■ **WHAT YOU SHOULD DO**:
Omitting any pictures, transcribe the entries below exactly.

═══ RECORDS SHOWN ═══

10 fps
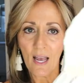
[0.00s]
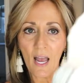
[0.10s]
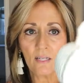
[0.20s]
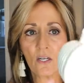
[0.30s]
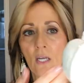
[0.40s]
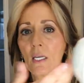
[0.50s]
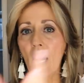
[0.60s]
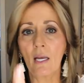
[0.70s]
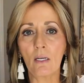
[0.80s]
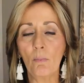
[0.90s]
And
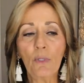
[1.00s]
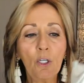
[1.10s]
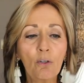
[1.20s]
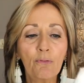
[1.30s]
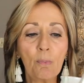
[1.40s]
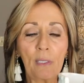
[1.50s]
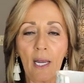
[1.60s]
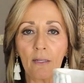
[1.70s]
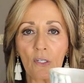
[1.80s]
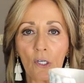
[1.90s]
again, beautiful
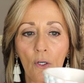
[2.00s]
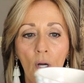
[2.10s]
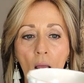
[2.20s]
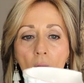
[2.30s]
planter.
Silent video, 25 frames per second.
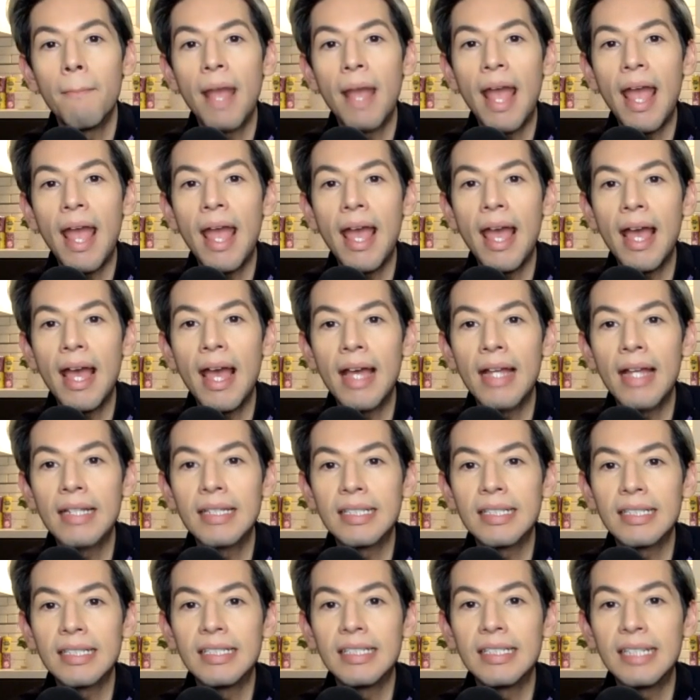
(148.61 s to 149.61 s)

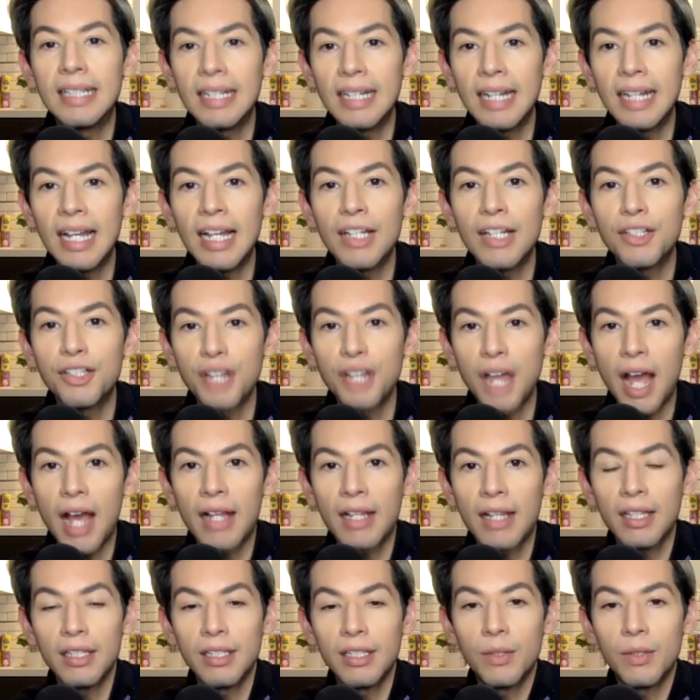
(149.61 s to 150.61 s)
and Dina and
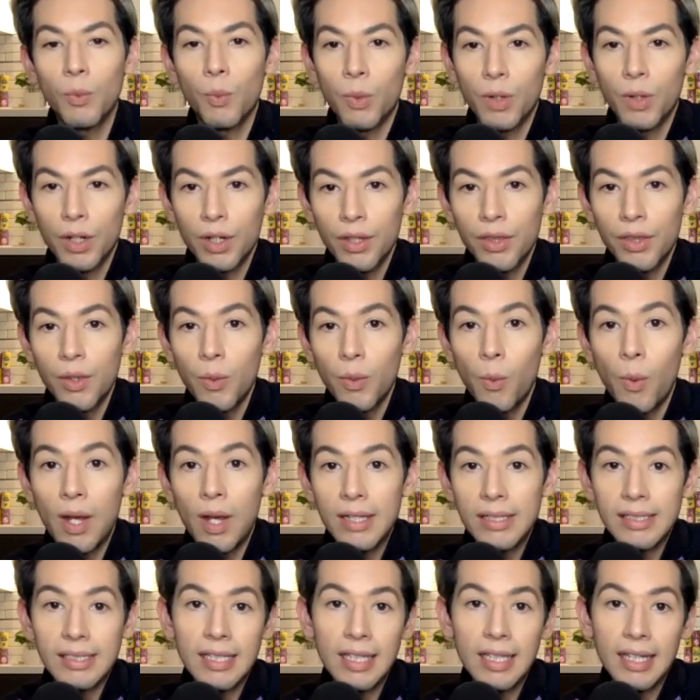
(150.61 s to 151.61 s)
Jacqueline were the
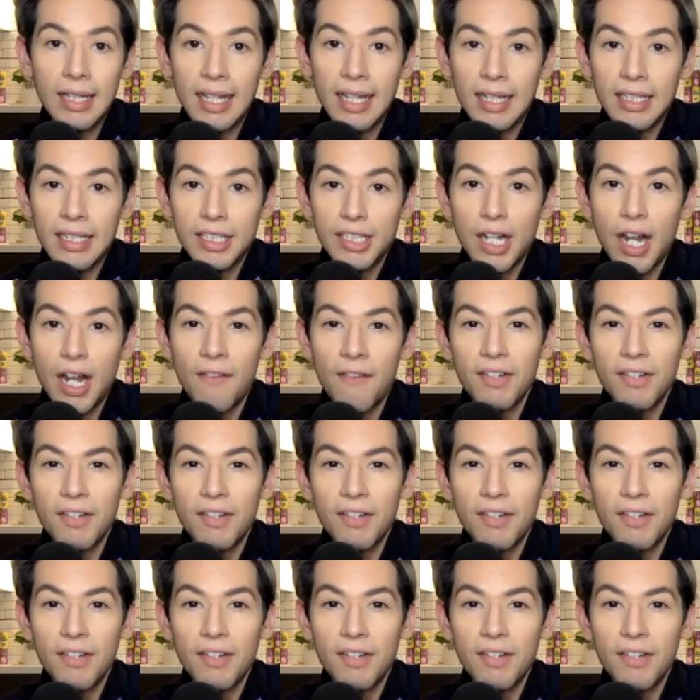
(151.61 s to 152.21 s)
ones that kicked it off.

═══

■ **RESPONSE BELOW**:
10 fps
[0.00s]
[0.10s]
[0.20s]
[0.30s]
[0.40s]
[0.50s]
[0.60s]
[0.70s]
[0.80s]
[0.90s]
And
[1.00s]
[1.10s]
[1.20s]
[1.30s]
[1.40s]
[1.50s]
[1.60s]
[1.70s]
[1.80s]
[1.90s]
again, beautiful
[2.00s]
[2.10s]
[2.20s]
[2.30s]
planter.
Silent video, 25 frames per second.
(148.61 s to 149.61 s)

(149.61 s to 150.61 s)
and Dina and
(150.61 s to 151.61 s)
Jacqueline were the
(151.61 s to 152.21 s)
ones that kicked it off.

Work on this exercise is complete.